Il M5S è sacrificabile?
“Non lo sarebbe stato se avesse voluto evitarlo, ora è tutto molto difficile. Quello che nessuno dice è che a far cadere Draghi nel Movimento 5 Stelle c’è anche un’insofferenza di alcuni di loro per l’alleanza con il Pd. Evidentemente Conte sa che se fai cadere un governo in cui c’è il tuo principale alleato poi ne paga le conseguenze. Anche perché Letta si era preso una responsabilità che gli era stata rimproverata. Secondo me non ci sono i modi, più dei tempi. Sarà difficile”.
Ma nel “campo largo” c’è chi ha idee opposte, come ad esempio Calenda sul nucleare…
“Se lo vivi come semplice alleanza è un campionato interno in cui si vede chi vincerà con le sue istanze. La destra l’altra volta ha avuto Salvini e Berlusconi che si erano menati per capire chi prendesse più voti”.
E sul reddito di cittadinanza?
“A parte Renzi non lo vuole togliere nessuno. Adesso è uno strumento necessario. Io parlavo di reddito minimo garantito anni fa. Ovviamente va fatto nel modo migliore possibile.

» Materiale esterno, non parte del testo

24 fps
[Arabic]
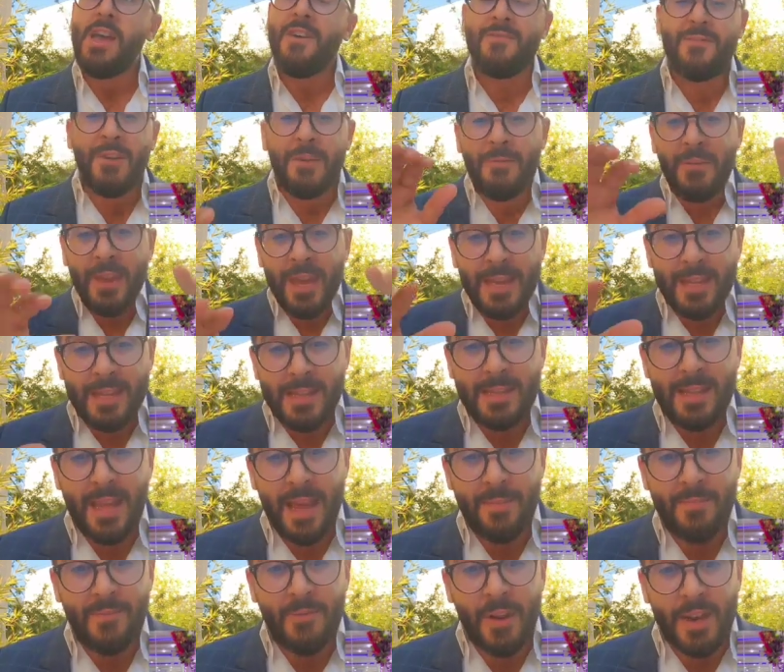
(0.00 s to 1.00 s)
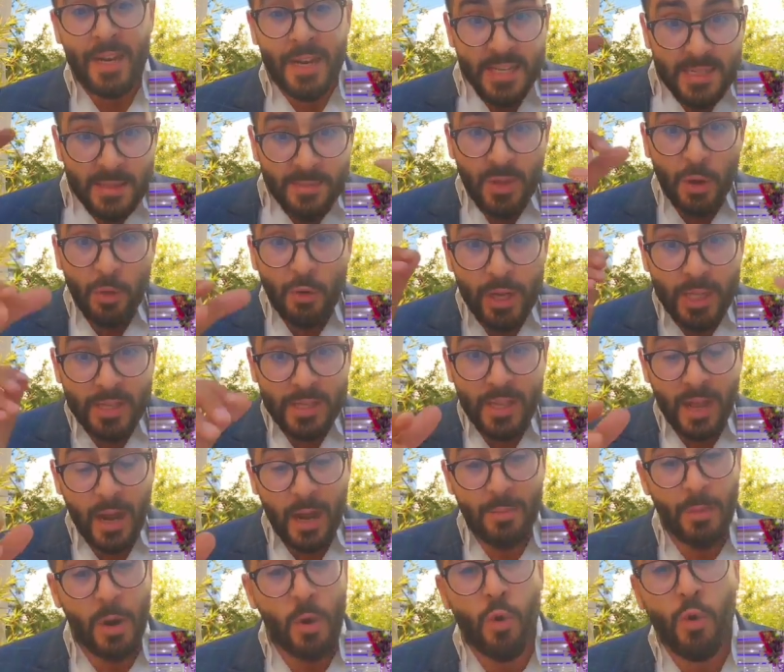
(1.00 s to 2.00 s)
ففيه الذهب فالناس بداو
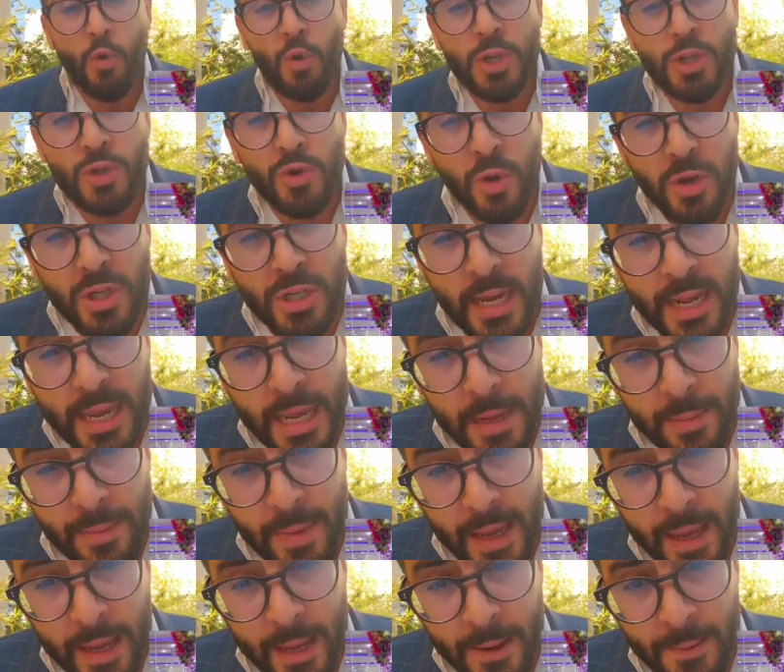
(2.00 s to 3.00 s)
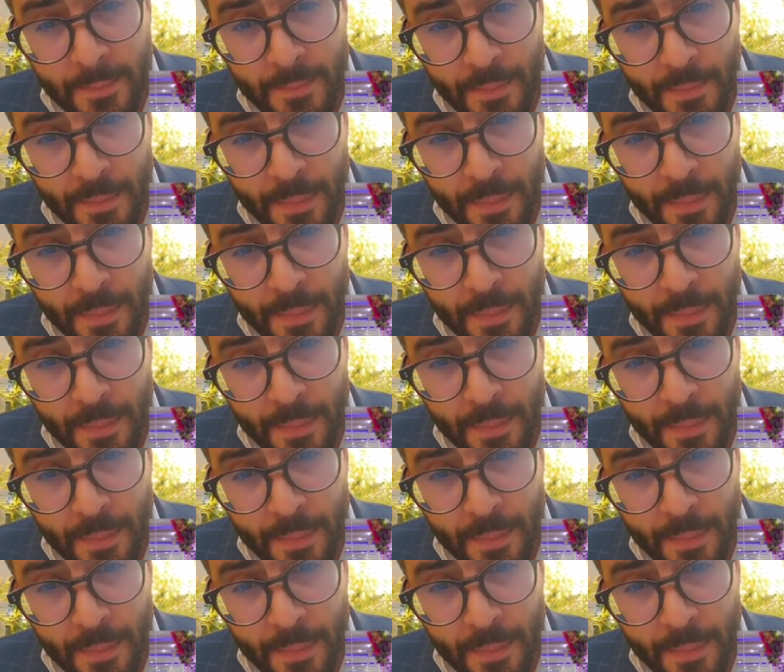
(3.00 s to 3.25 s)
كيتراماو هو شنو رجع كيبيع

Sarebbe una follia toglierlo. Anzi, il problema vero è come fare più giustizia sociale, cosa aggiungergli”.
Qualcuno vorrebbe il salario minimo senza il minimo deciso dalla politica…
“L’unico salario minimo che può esistere è quello in Germania e Spagna, calcolato in modo mediano sui redditi. Ne parliamo noi in Possibile da tempo. È come per i cambiamenti climatici: bisogna prendere di petto la situazione oppure non la si prende. Capisco che bisogna convincere anche i più centristi ma è un momento di scelte radicali. Le mezze misure non servono a niente. Bisogna avere coraggio. Per noi cha abbiamo figli bisogna pensare cosa consegniamo a loro. Servirebbe uno sguardo lungo, più che una coalizione in larghezza”.
Salvini ha già cominciato con la questione sicurezza e gli immigrati, intanto…
“A me vengono in mente due sicurezze più presenti: sociale e ambientale. Se tutto il resto del mondo parlerà di queste cose sono molti più convincenti di lucrare sull’immigrazione. Siamo in un Paese spaventato per il futuro e impoverito. Queste sono le priorità. Poi penso alla legge sulla cittadinanza, anche questo va fatto”.
Ora è editore. Rientra in politica?
“L’editore continuo a farlo perché non è stato un ripiego ma una scelta di vita. Dopodiché se ci sono le condizioni di cui ho detto, la piccola comunità che ho fondato (Possibile, nda) non può girarsi dall’altra parte. Non ho nessuna ambizione personale. Io ho continuato a fare politica, anche senza stare in Parlamento”.